The industries so take it for granted that they control the policymaking apparatus in D.C. that it doesn't even occur to them that maybe the public's representatives should have something to say. I've heard that Rep. Berman and others have put out statements in support of it. But where are the hearings? Where is the open public dialogue about this issue?

Do you think that this could be a cynical move on the part of the technology companies, because they know that advances in technology will allow content sharing to continue, no matter what happens?

I'm not quite that cynical about it.

Frankly, I think it's important to realize that the CSPP and the BSA do not speak for the high-tech industry, as a whole. Unlike the RIAA and the MPAA, which represent the vast majority of the largest players in their industries.

If you look at the CSPP, for example, they have an impressive list of members. But if you compared their list of members to the total revenues of the high-tech industry, I'm sure that they're a minority.

There isn't a single entity in D.C. that can speak for all of the high-technology companies in the American market. What this is is a statement by the largest companies with the most sophisticated Washington presence.

Microsoft is one of the largest and most influential members of the BSA. So, I'm sure BSA got sign-off from Microsoft, or at least Microsoft didn't object, but that doesn't necessarily speak for every software company in the country.

Do you think that small companies, start-ups would have a different agenda?

I think they might.

I think all the tech industry wants the government to butt out. They don't want to turn into a regulated industry. They don't want to suddenly have their design decisions dictated from Washington. On that point, I'm sure they can all agree. And there's no question that that's involved here.

But it's always important to realize that other than that basic fact there's a lot of dispute.

I'm not sure, for example, that companies trying to make DVD copying software, like 321 Studios, for example, would think that a list of principles that doesn't address the DMCA is a good idea. I'm not sure that computer security researchers, for example, would say that a list of principles that doesn't reform the DMCA is a good idea.

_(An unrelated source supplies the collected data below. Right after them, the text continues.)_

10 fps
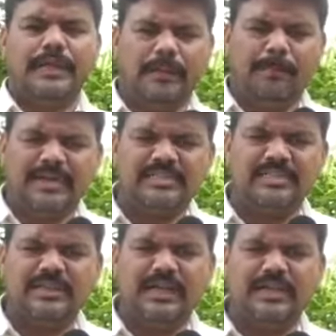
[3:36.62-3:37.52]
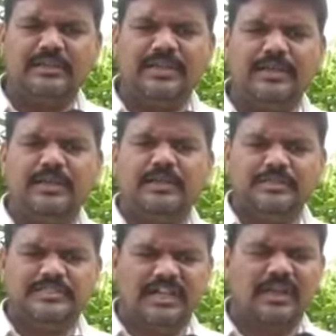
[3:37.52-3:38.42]
ఈ పరిస్థితి అనేది
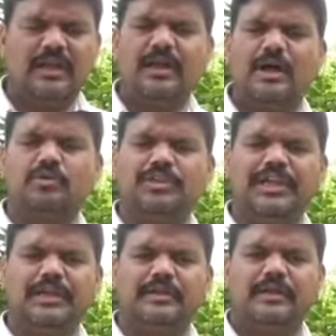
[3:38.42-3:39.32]
జటిలంగా ఉంది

Just because some of the big players are willing to live with certain compromises doesn't make those compromises the right answer.

So, you're really downplaying the importance of this agreement.

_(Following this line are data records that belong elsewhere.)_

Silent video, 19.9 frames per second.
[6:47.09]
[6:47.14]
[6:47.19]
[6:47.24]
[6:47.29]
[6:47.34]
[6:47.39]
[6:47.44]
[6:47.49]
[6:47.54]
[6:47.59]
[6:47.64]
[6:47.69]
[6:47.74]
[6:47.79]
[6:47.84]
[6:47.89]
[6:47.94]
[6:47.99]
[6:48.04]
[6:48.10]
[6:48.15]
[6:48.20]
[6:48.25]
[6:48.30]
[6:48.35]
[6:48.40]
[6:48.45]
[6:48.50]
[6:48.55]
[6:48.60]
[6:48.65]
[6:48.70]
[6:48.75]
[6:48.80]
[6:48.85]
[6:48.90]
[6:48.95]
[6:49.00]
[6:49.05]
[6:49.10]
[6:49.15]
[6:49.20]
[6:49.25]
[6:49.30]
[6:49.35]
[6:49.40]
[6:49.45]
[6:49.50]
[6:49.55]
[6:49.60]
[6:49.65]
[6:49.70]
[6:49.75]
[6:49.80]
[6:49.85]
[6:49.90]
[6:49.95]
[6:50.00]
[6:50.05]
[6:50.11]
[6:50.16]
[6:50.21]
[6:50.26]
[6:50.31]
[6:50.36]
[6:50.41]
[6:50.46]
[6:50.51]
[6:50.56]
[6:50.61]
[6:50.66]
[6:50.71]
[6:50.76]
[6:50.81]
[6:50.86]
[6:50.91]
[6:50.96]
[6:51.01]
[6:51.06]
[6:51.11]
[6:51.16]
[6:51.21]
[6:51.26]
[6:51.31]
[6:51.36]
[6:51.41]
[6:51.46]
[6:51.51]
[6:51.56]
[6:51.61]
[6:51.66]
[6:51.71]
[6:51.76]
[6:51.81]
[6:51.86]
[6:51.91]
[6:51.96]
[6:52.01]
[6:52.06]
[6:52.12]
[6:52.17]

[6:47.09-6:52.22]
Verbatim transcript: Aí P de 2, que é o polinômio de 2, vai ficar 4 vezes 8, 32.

Yeah. I think it's about positioning, especially because the MPAA and the CEA [Consumer Electronics Association] are not onboard. It's not even a global solution in the Washington lobbying community, much less for the world at large.

Again, as you point out, at the end of the day, the last time I checked, Congress would actually have to sign on. We have 535 representatives that are supposed to have something to say about this, and until they speak with one voice, the fat lady hasn't sung.

I hope not, at least. They've been kind of ducking their responsibilities on copyright for a long time. You can't defer these decisions to private industries forever. Forty million people are using peer-to-peer software. We're seeing incredible new home digital technologies. There's a lot at stake here, and I don't think that we can leave it to interindustry negotiations to decide the fate of our digital rights.

By Katharine Mieszkowski

Katharine Mieszkowski is a senior writer for Salon.